• [WORK TO COMPLETE]: Omit the images. Restate all of the records word for word.

• [RECORDS]:
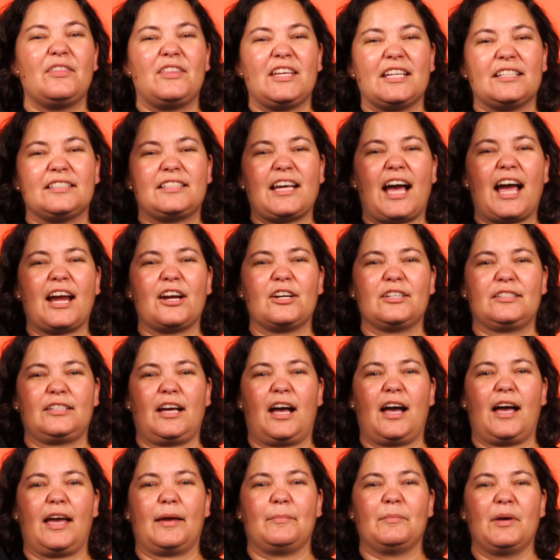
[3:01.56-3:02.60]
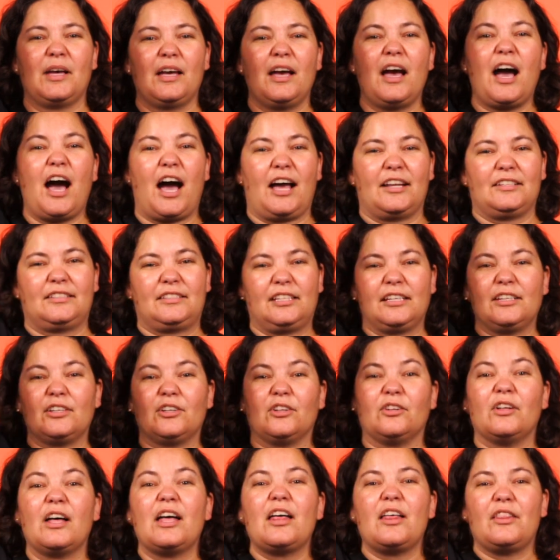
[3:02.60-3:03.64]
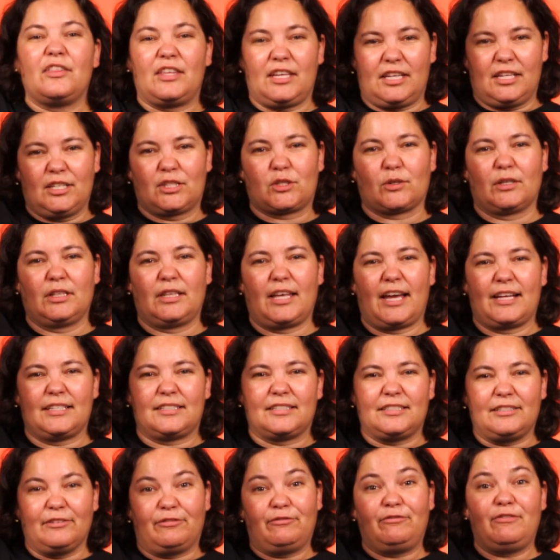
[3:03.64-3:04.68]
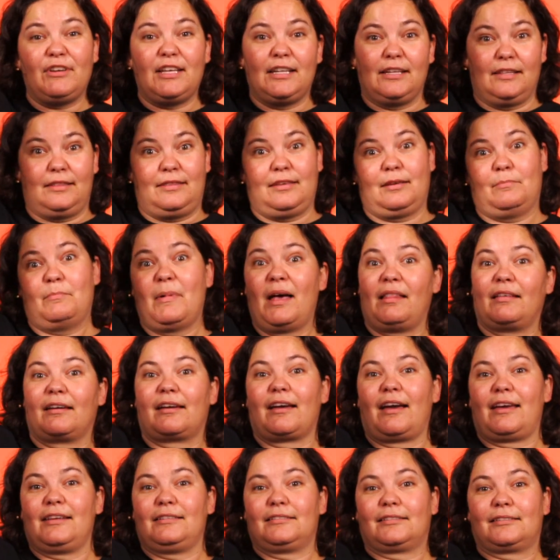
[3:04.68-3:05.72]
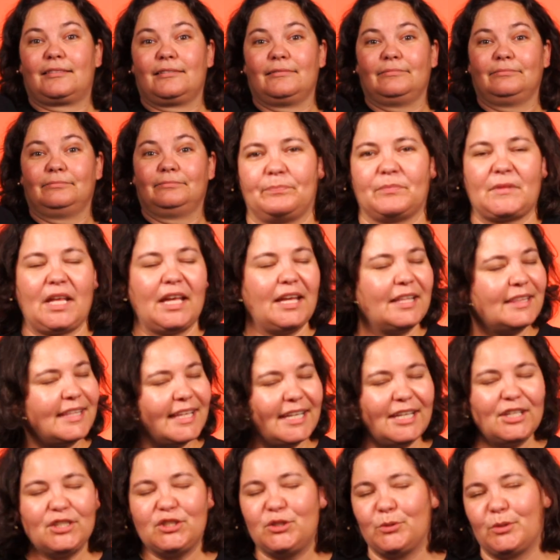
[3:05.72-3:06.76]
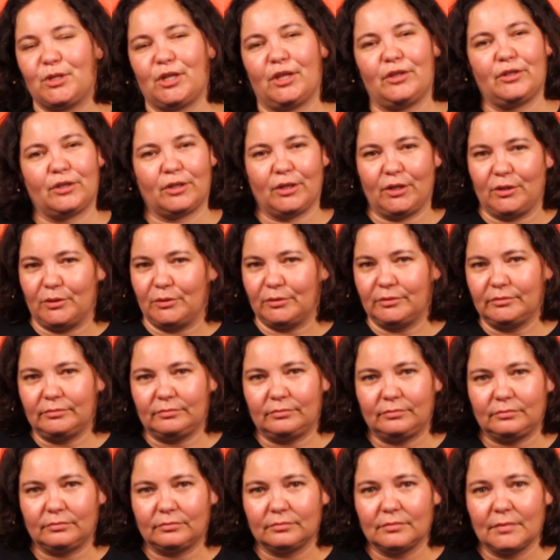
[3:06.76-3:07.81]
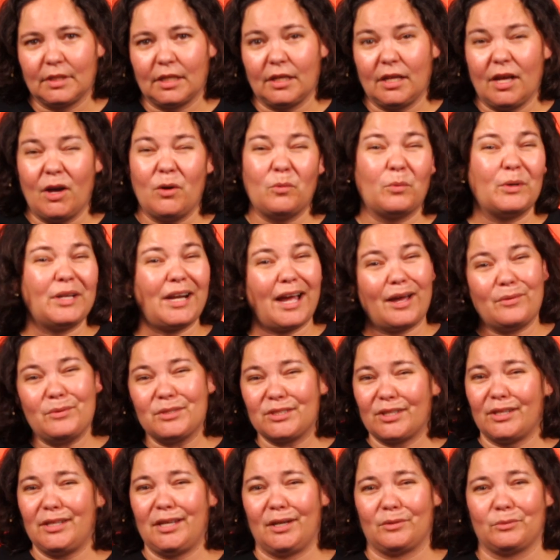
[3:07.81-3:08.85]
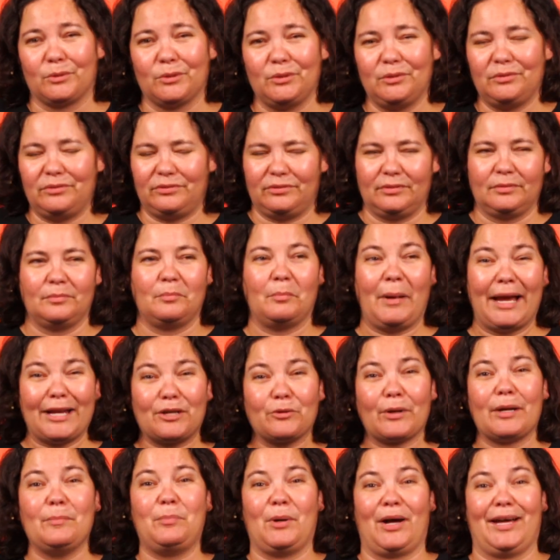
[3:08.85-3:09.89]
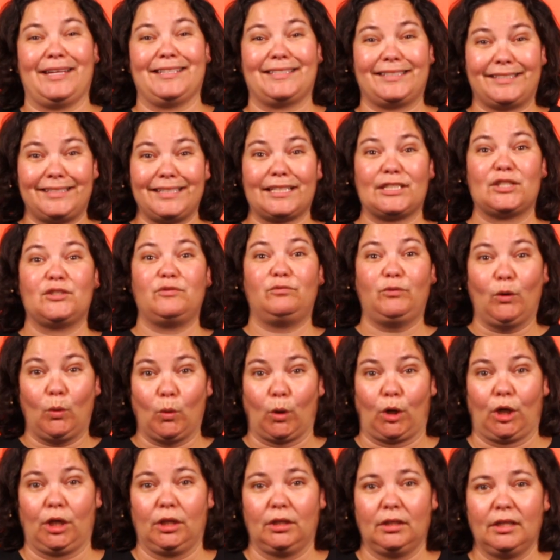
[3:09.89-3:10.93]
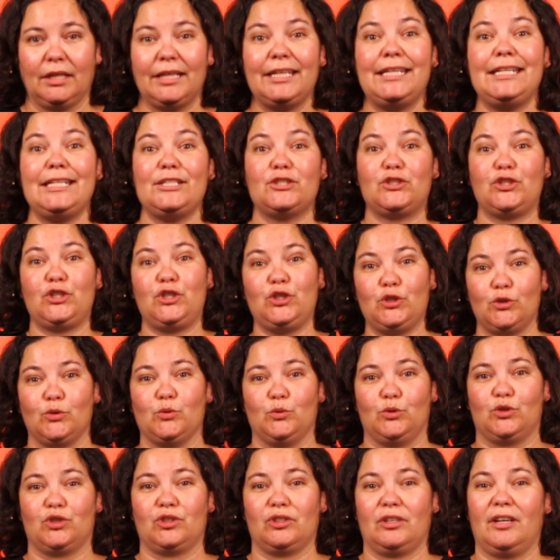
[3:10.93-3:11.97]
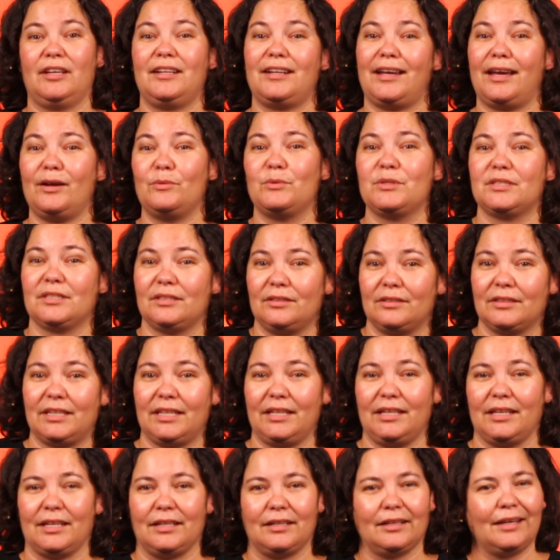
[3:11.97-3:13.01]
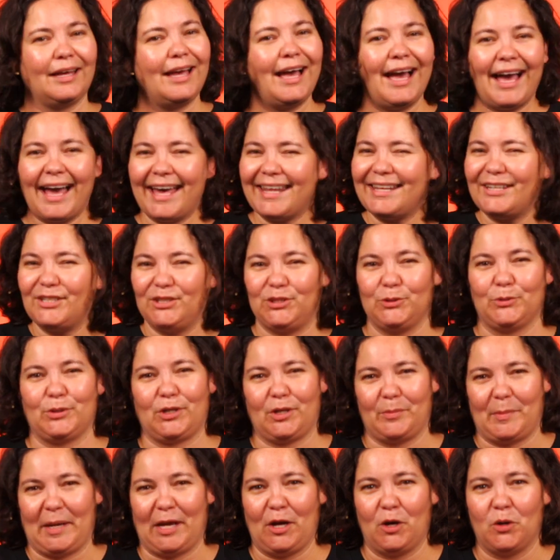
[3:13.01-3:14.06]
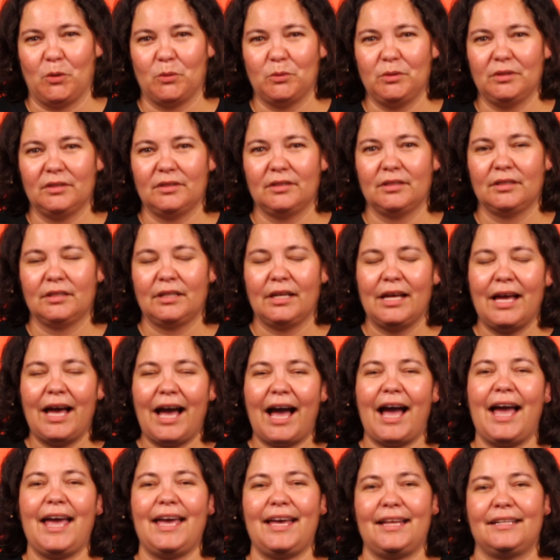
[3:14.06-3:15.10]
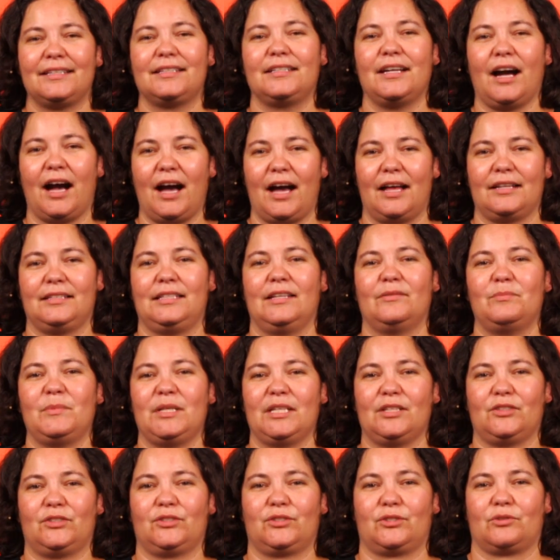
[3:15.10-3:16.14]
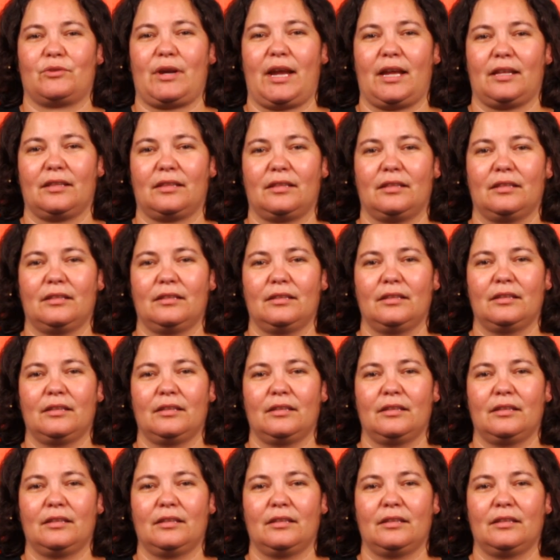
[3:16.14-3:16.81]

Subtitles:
the entire time until the Israelites defeated the Amalekites. They didn't do it on their own. When I was on that roof, my grandpa is 6'4". He's huge. And I was a little kid. I didn't do it on my own. I had God give me his strength.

• [YOUR RESPONSE]:
[3:01.56-3:02.60]
[3:02.60-3:03.64]
[3:03.64-3:04.68]
[3:04.68-3:05.72]
[3:05.72-3:06.76]
[3:06.76-3:07.81]
[3:07.81-3:08.85]
[3:08.85-3:09.89]
[3:09.89-3:10.93]
[3:10.93-3:11.97]
[3:11.97-3:13.01]
[3:13.01-3:14.06]
[3:14.06-3:15.10]
[3:15.10-3:16.14]
[3:16.14-3:16.81]

Subtitles:
the entire time until the Israelites defeated the Amalekites. They didn't do it on their own. When I was on that roof, my grandpa is 6'4". He's huge. And I was a little kid. I didn't do it on my own. I had God give me his strength.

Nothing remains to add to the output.